Sinop, soybean capital
A municipality in the north of Mato Grosso state, Sinop was one of the first destinations for immigrants from the south. It is a logical first port of call in our new series. Over the last 50 years, the city has become the epicentre of Brazilian soybean production, a commodity that is now the main export for the country’s agribusiness.
With the occupation of its biomes for monoculture, and with government encouragement, Brazil has become the largest producer and exporter of soybeans in the world, with over 60% of its production being sold to other countries, especially China, according to foreign trade data. If Mato Grosso were a nation, it would be the third largest soybean producer in the world, behind Brazil itself and the United States.
Though it is a rural municipality, Sinop does not look much like a country town. In the urban centre, imported cars cruise on well-paved avenues. There are shopping malls, designer shops and expensive restaurants more regularly found in larger cities.
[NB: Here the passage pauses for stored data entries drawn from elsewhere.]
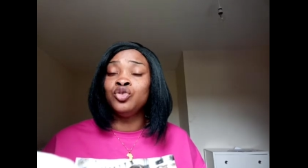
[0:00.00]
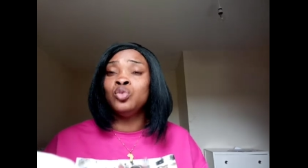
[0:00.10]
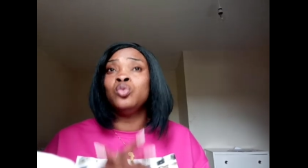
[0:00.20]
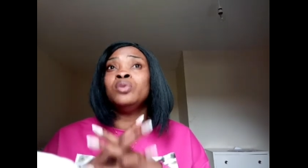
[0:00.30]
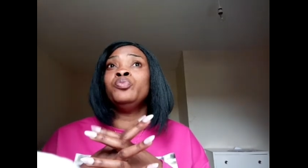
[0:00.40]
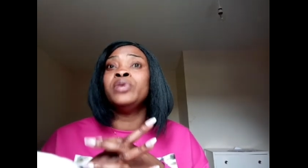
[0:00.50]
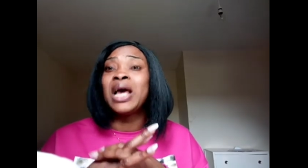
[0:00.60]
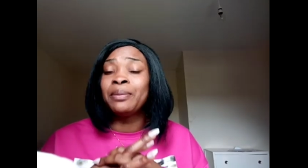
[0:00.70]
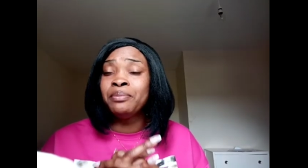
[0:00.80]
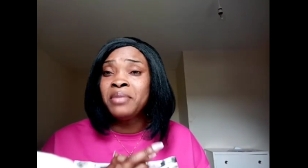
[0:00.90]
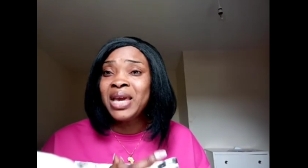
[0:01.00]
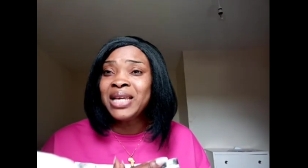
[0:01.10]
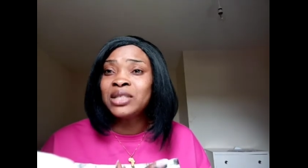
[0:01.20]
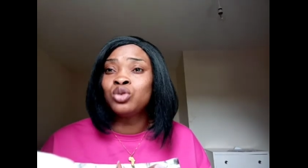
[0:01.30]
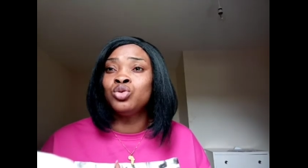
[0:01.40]
you would be
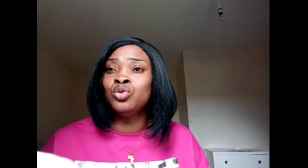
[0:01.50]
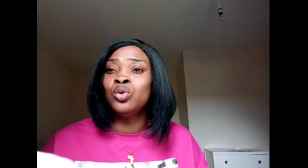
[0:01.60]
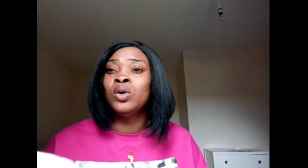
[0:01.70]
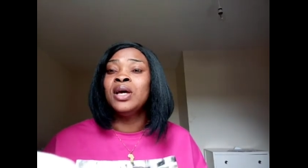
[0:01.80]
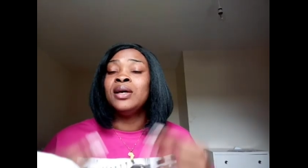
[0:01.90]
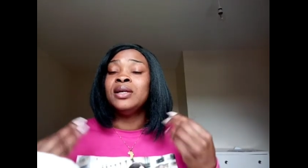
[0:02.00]
amazed to know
The landscape is dotted with billboards advertising new real estate developments, aimed at the agribusiness elite that call Sinop home.
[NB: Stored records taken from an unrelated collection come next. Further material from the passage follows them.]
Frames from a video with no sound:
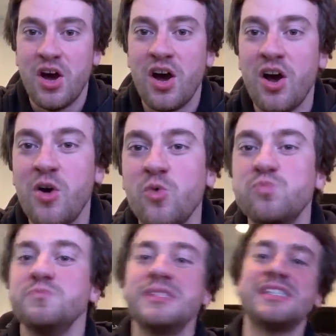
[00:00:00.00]
Oh
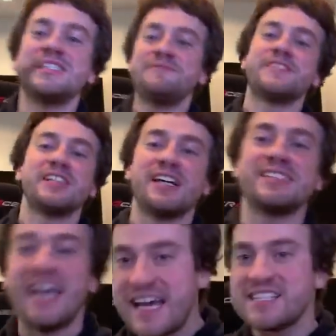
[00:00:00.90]
man, I forgot
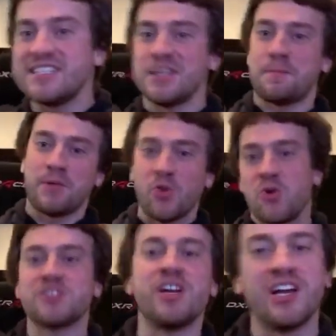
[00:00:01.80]
the S in the
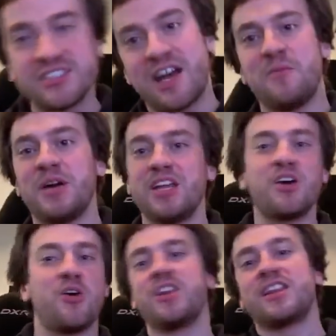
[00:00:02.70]
plural. All right, we're gonna
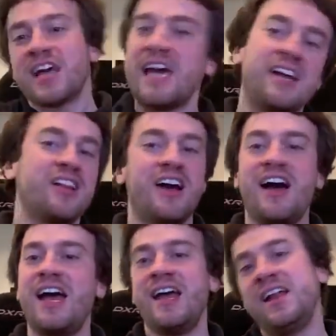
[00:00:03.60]
go to the title
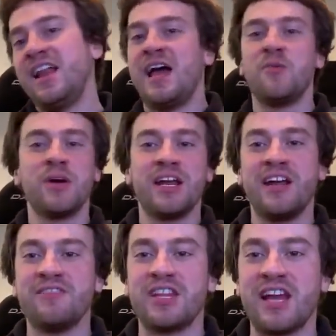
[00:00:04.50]
guy, and we're gonna
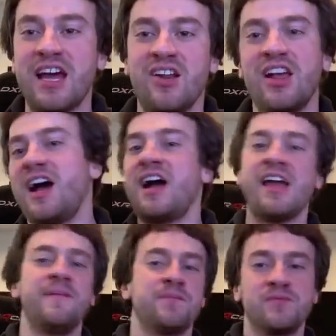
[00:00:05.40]
give the title
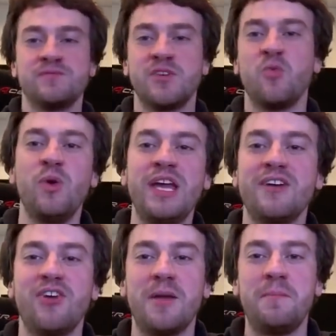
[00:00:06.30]
guy a week
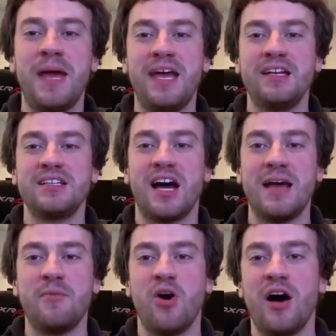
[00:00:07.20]
of unpaid
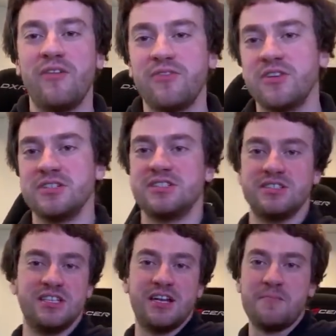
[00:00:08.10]
time off because
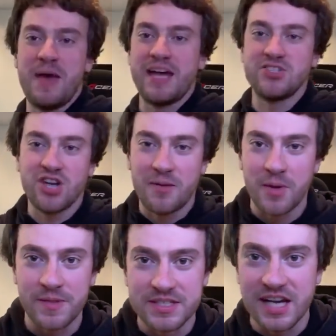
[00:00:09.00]
he did a bad job
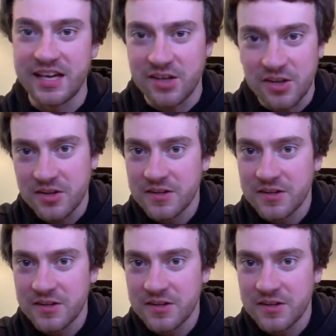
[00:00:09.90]
on the title.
The municipality has consolidated itself as an important supply centre for products, services and opportunities in the region. According to official data, around 150,000 people live in Sinop, which recorded a per capita GDP of over 46,000 reais (US$8,860) in 2019, higher than the national average for that year, of around 35,000 reais (US$6,740).
Prior to reaching this soybean zenith, Sinop saw other cycles of production. The first, which coincided with the founding of the city, was the extraction and sale of wood. “The extraction of wood was what paid the bills for the early stages of agricultural mechanisation [often a byword for deforestation] that I pursued at the time. It was common to look for new agricultural frontiers,” says Leitzke.
Once the cities opened, the region experienced a cycle of cattle ranching, a way of occupying these open spaces at low cost. And finally, in the last three decades, came the soybean and corn boom.
What is rather contradictory is that the propaganda disseminated by the military government claimed that the Amazon was the target of “foreign greed” – especially from the United States. The colonisation of the biome would therefore serve to defend the territory from an imminent threat – a nationalist vision that still echoes through Brazilian politics today.
“There was great international pressure for the Amazon not to be Brazilian, for it to belong to the world,” Leitzke recalls. “The idea was to put the Brazilian people in Amazônia.”